No matter how a chef has been trained or what restaurants they’ve worked in, they will all ultimately gravitate to a specific style of cookery. It may take time to discover exactly what that style is, be it classic hearty food or ultra-refined contemporary plates, but figuring out your culinary identity is often a defining moment in the career of a chef. Welsh chef Tom Westerland had always enjoyed the instinctive element of cookery but it wasn’t until recently that he found cooking over fire was the perfect way to express himself.
‘I’ve always loved that primitive feel about cooking,’ explains Tom. ‘My strengths have always been in that solid, old-school style.’ This perhaps isn’t surprising given the comforting style of food that he grew up eating in Wales, with his mum regularly cooking classics like cottage pie and macaroni cheese. Tom, however, was by no means a natural when he first started cooking as a teenager. ‘We did home economics at school and I was horrendous at it,’ he laughs. ‘My teacher said that she was glad she wouldn’t have to teach me the following year, so I basically chose catering out of spite.’
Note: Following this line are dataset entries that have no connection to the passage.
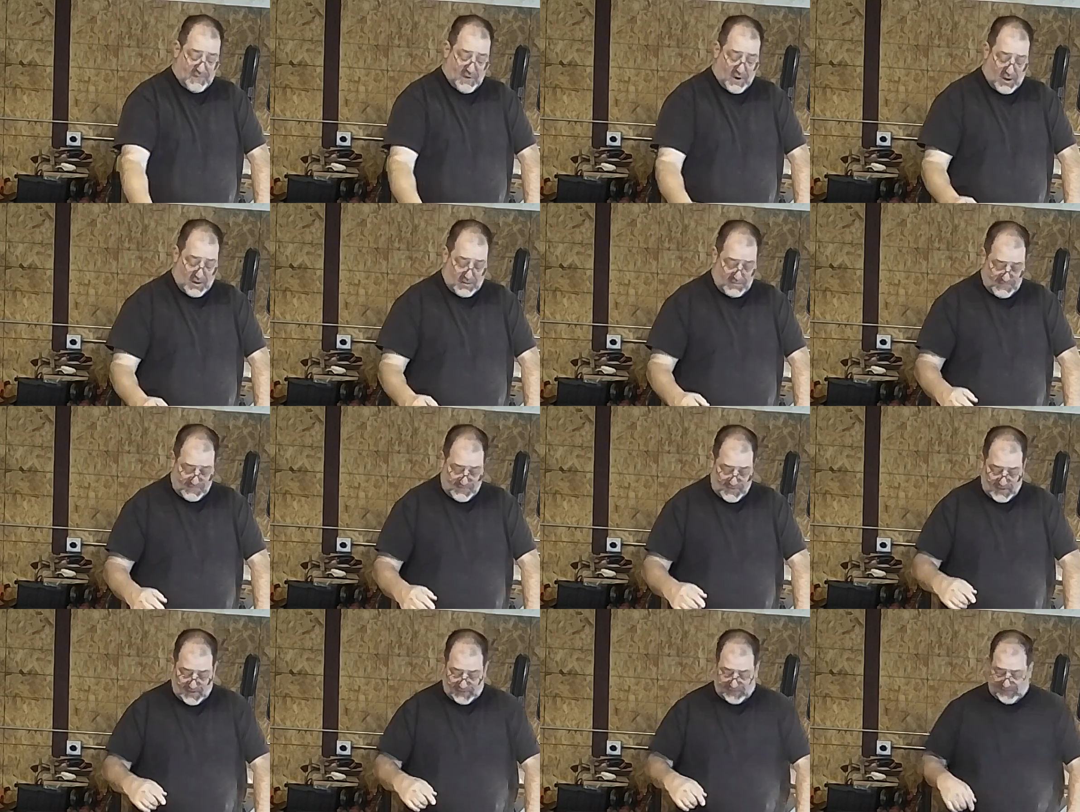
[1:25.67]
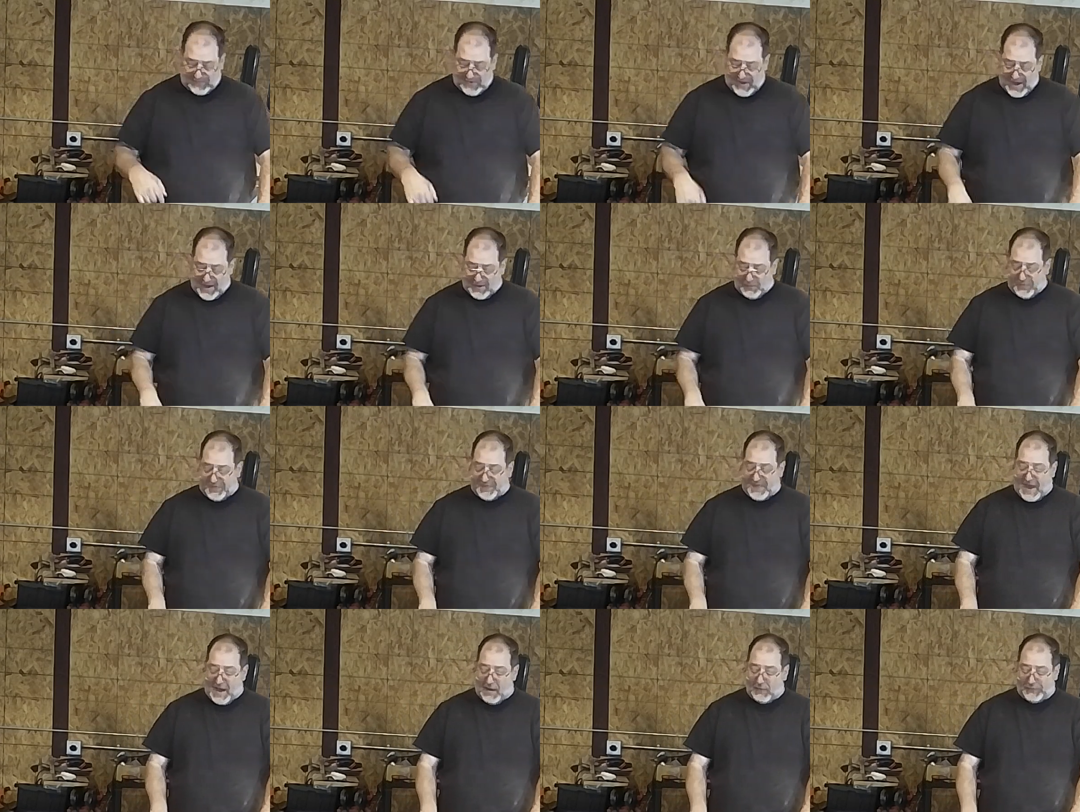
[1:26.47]
from the
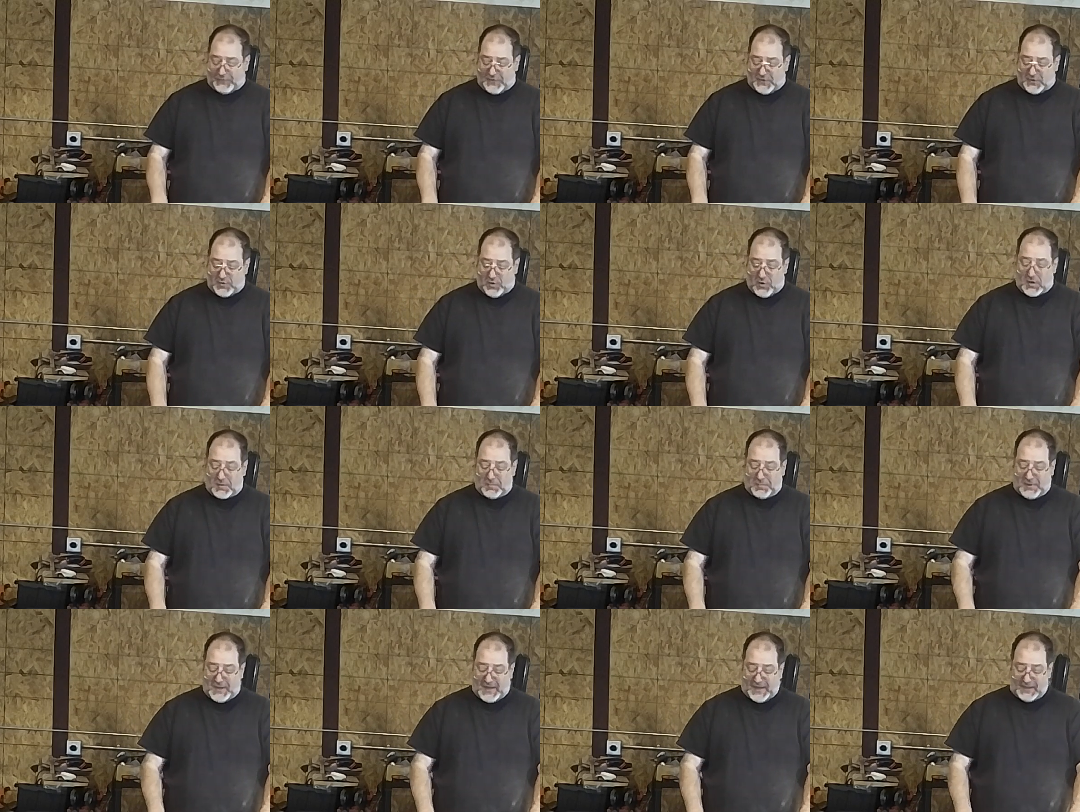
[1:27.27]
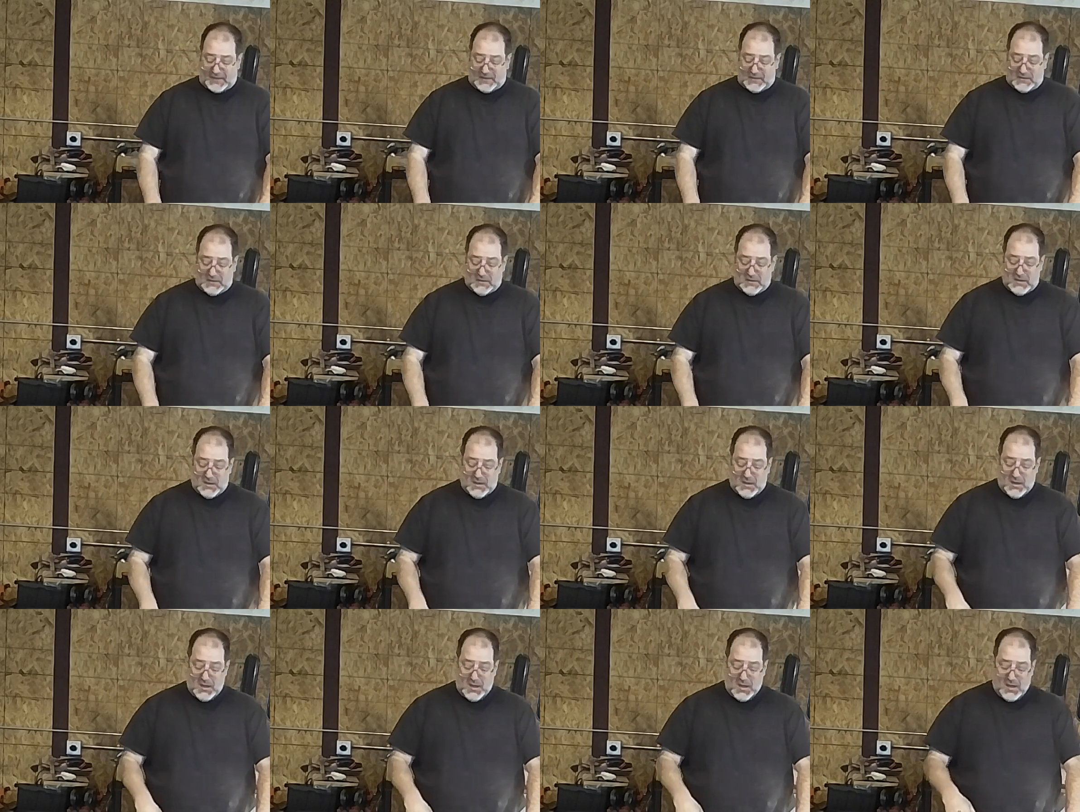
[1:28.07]
side without the torque plate
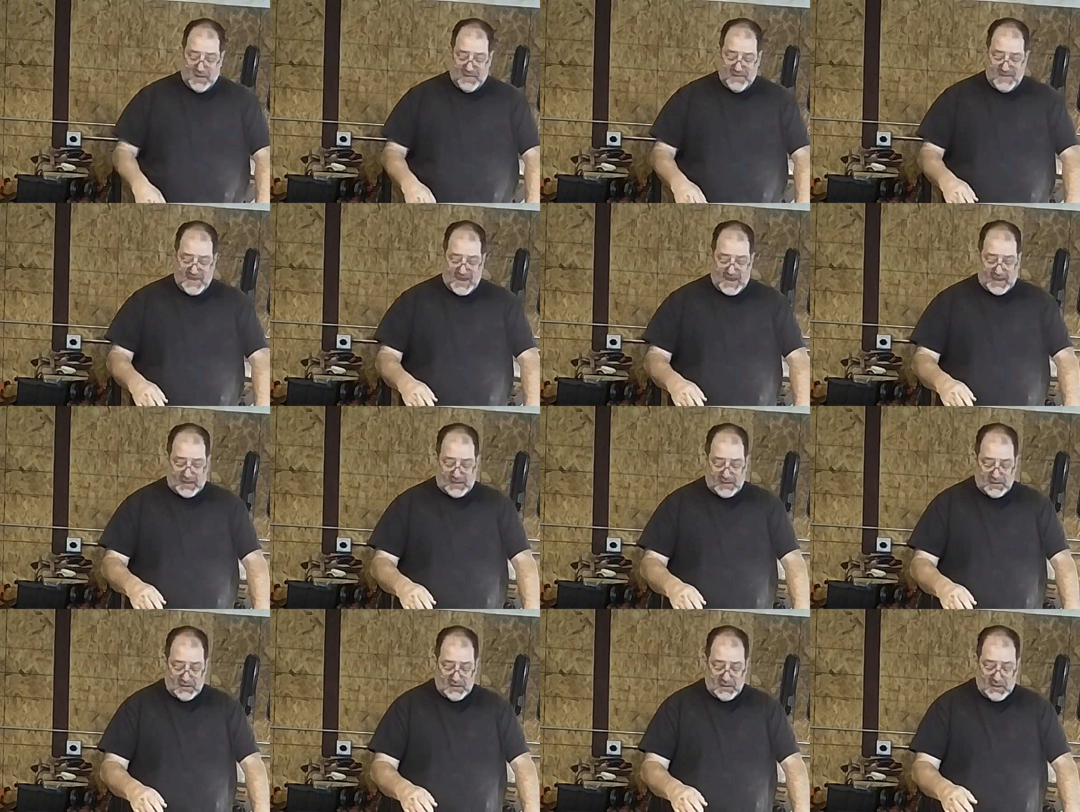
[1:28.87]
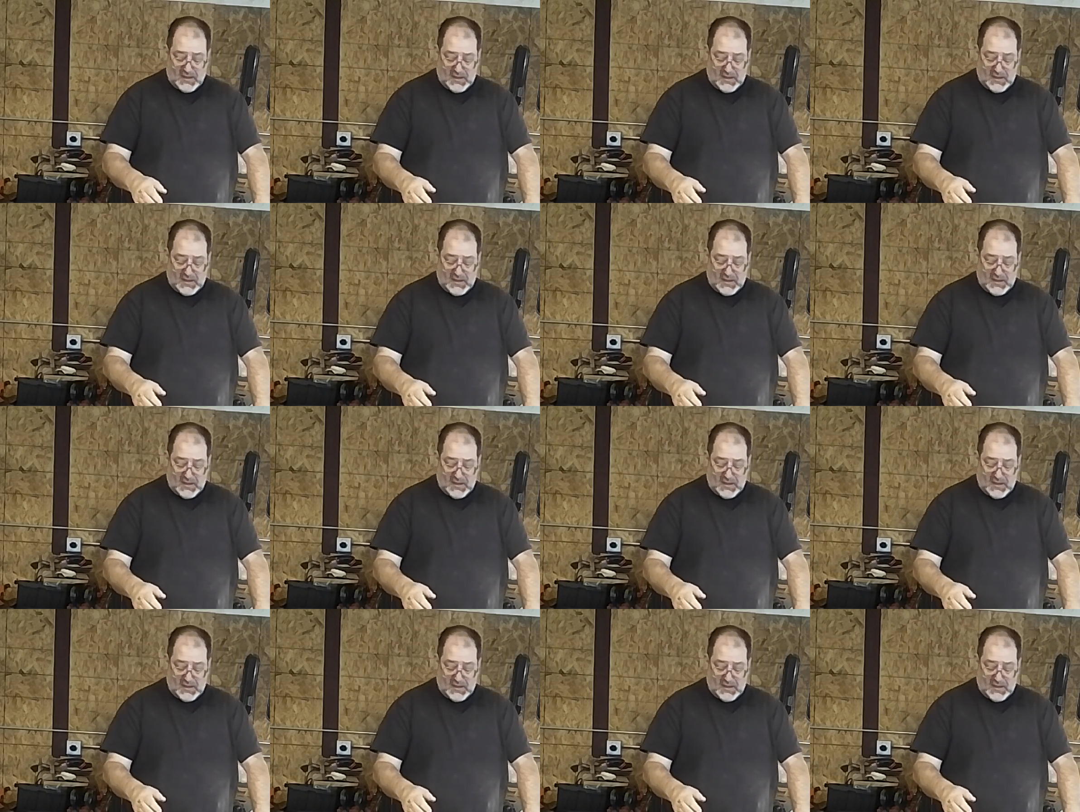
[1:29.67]
that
Tom soon fell in love with cooking though, getting work experience in kitchens throughout school before training at catering college in Cardiff. At the same time he began to work regularly in a professional kitchen for the first time at a local pub. ‘I remember finding the social aspect of it amazing,’ he says. ‘You meet the most interesting people in kitchens from all around the world. You’ve all got this love of food and they quickly become like family, which was something I really enjoyed about it.’ After a stint working in banqueting at the Holland House Hotel, where he would regularly plate up for hundreds of guests at a time, Tom moved to The Fig Tree in the coastal town of Penarth. By the age of just twenty-one, he had worked his way up to the position of head chef – but it was his next move that would prove career defining for Tom.